WORK INSTRUCTION:
Which of the lines below hold the word "video"? Pull each of them out.

-*-

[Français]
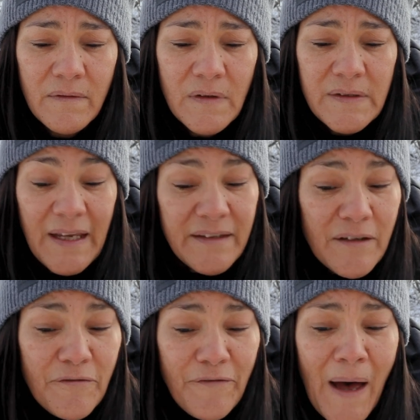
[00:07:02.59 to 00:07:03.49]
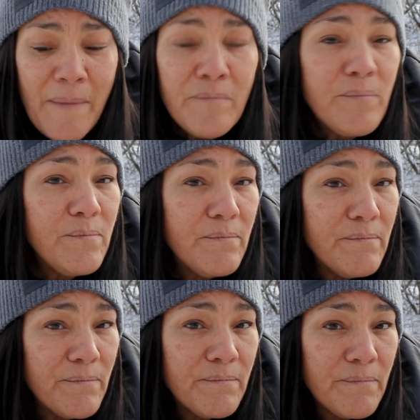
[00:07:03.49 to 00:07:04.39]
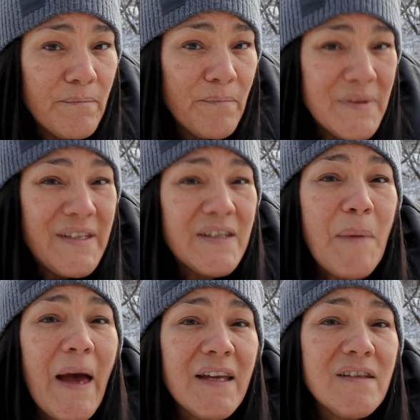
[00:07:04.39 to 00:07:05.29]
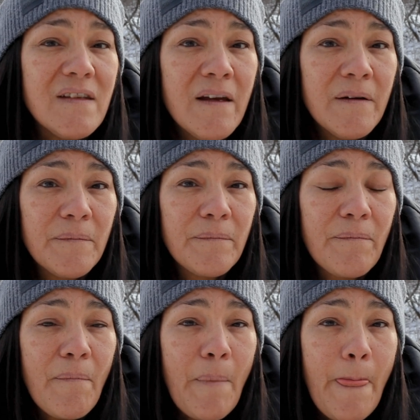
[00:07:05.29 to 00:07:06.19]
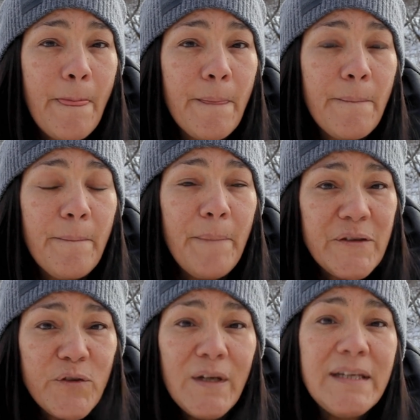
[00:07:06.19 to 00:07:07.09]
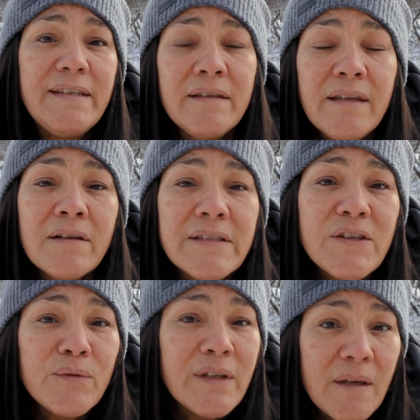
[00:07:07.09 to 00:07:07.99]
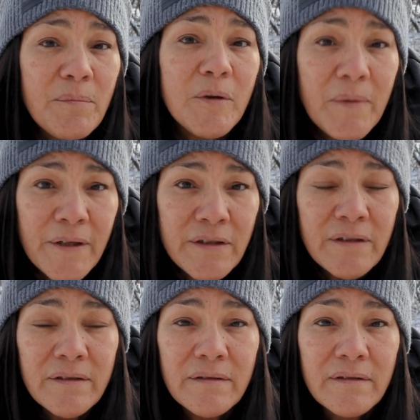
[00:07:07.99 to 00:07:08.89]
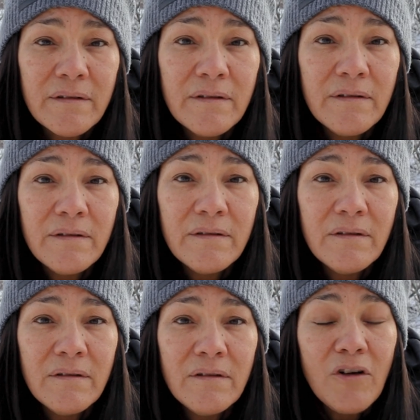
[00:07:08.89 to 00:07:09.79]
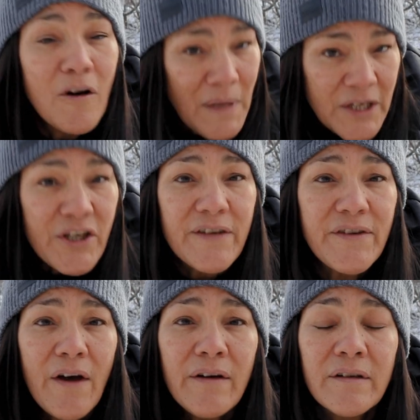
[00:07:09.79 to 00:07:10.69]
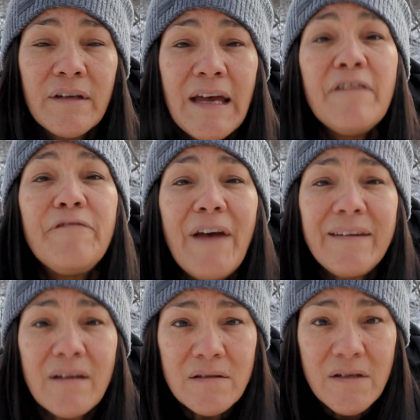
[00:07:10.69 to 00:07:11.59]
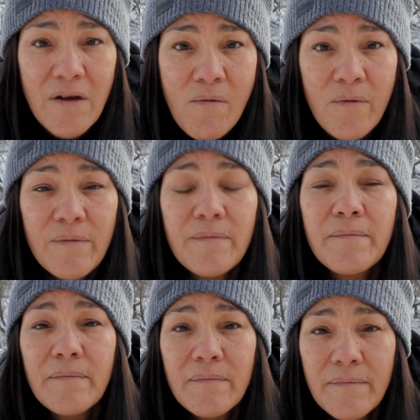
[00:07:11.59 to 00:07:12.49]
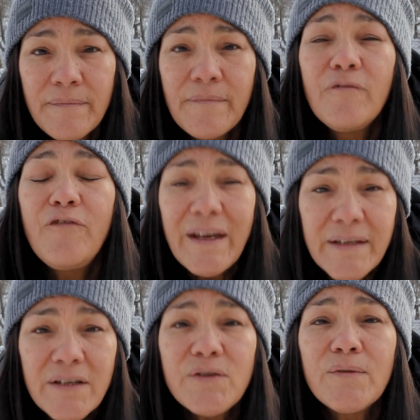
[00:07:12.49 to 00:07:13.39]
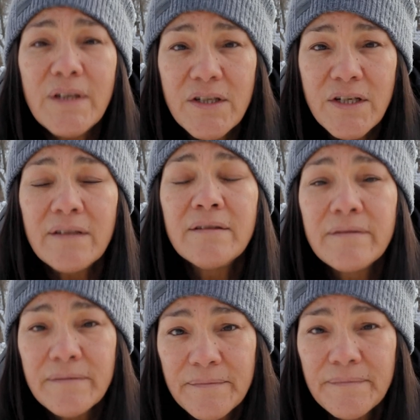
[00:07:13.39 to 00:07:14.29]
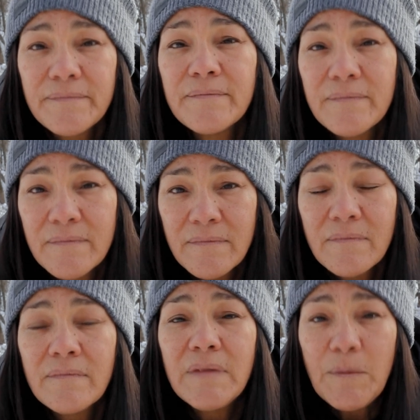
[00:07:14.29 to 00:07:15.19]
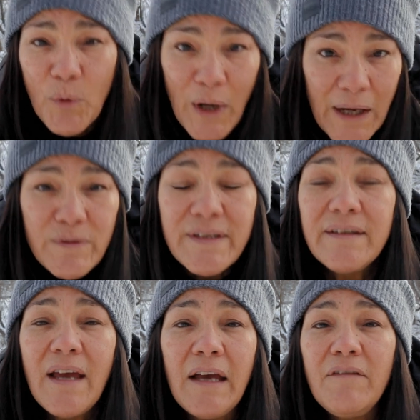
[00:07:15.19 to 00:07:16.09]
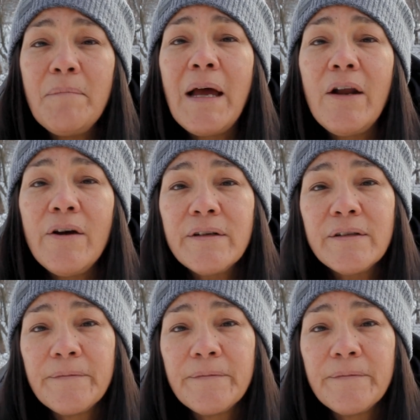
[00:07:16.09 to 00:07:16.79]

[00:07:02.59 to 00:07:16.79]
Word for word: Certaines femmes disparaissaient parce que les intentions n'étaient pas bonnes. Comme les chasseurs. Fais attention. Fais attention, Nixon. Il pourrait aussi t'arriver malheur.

-*-

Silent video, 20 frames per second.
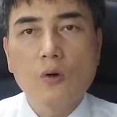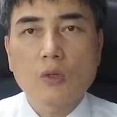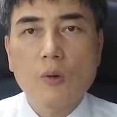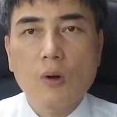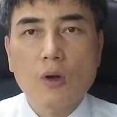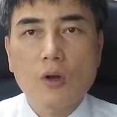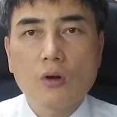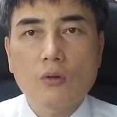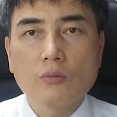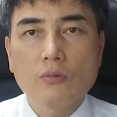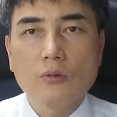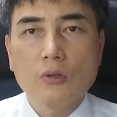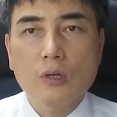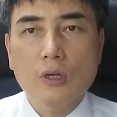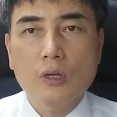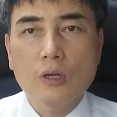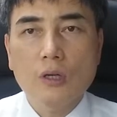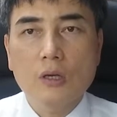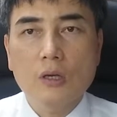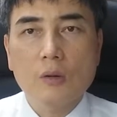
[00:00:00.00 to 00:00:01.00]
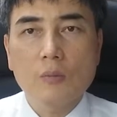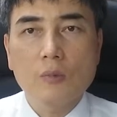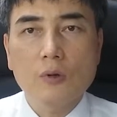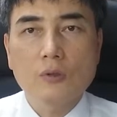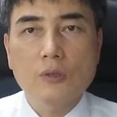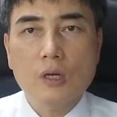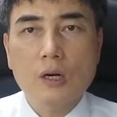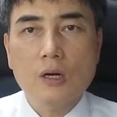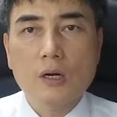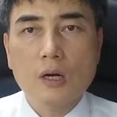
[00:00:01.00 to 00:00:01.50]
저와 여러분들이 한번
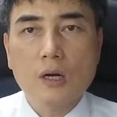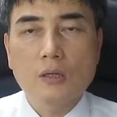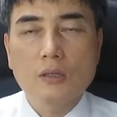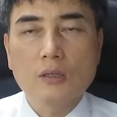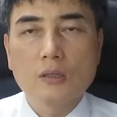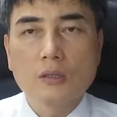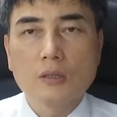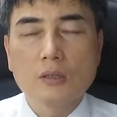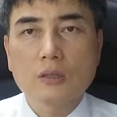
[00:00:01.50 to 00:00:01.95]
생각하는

-*-

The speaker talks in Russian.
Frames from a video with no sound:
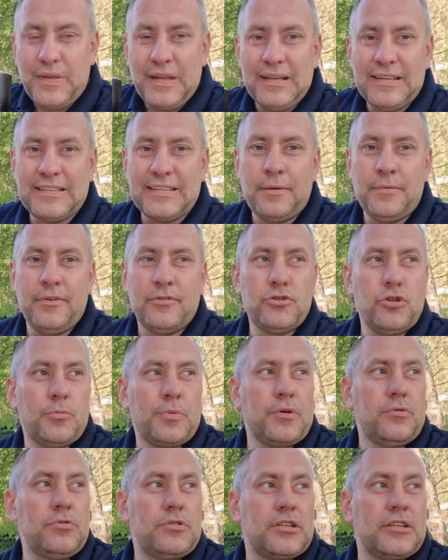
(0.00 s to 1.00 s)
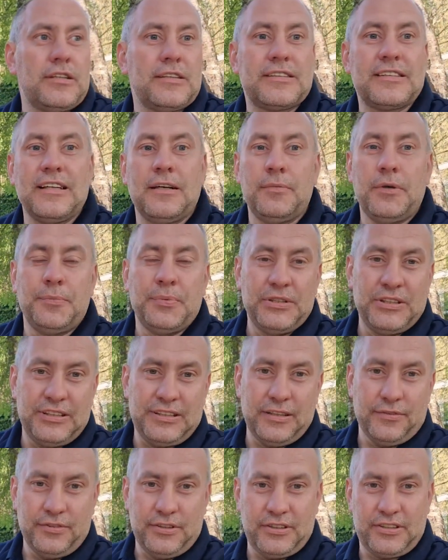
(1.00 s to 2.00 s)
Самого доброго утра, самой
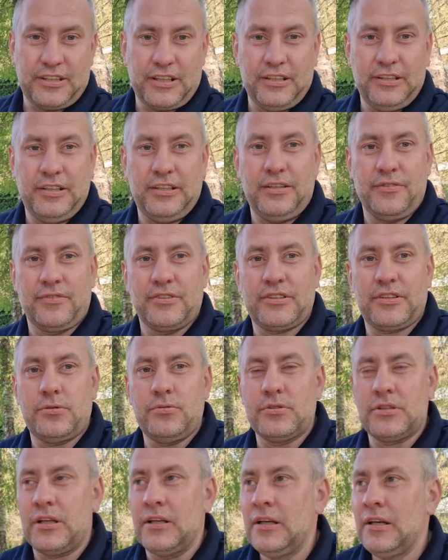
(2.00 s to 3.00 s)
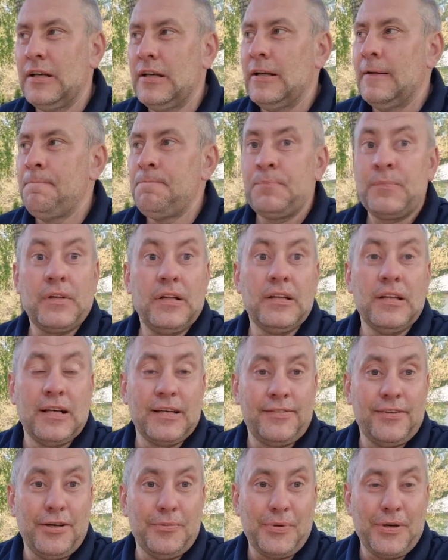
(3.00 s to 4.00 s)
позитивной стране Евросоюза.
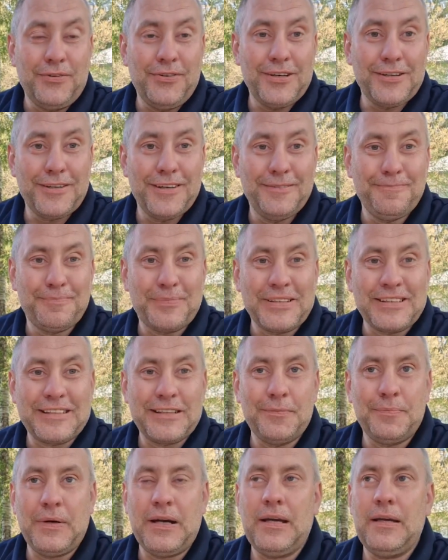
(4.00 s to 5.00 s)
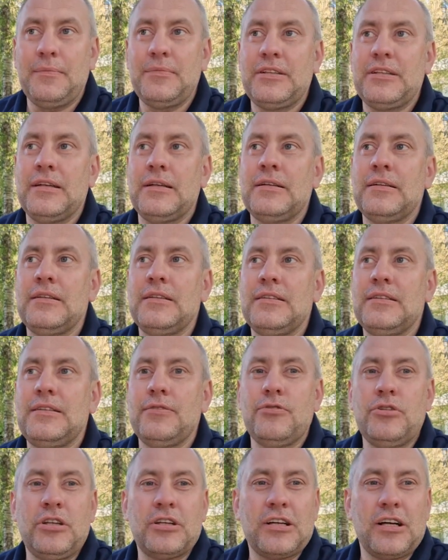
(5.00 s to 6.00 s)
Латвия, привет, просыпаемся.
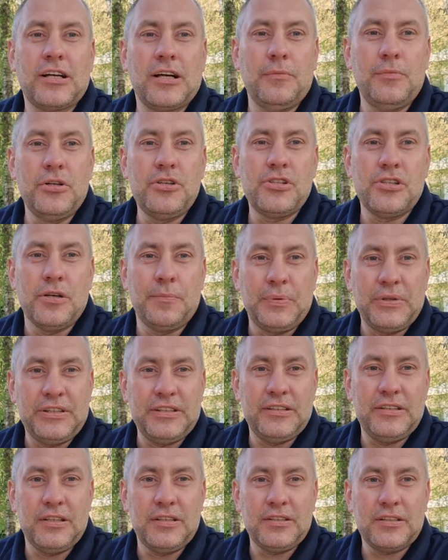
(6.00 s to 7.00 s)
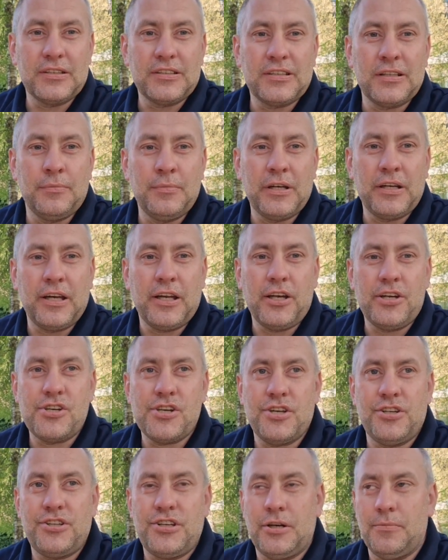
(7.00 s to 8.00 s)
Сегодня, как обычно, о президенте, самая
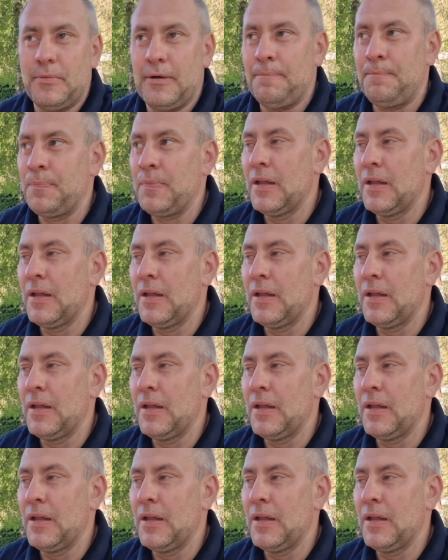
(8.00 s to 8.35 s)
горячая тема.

-*-

ANSWER SPACE:
Silent video, 20 frames per second.
Frames from a video with no sound:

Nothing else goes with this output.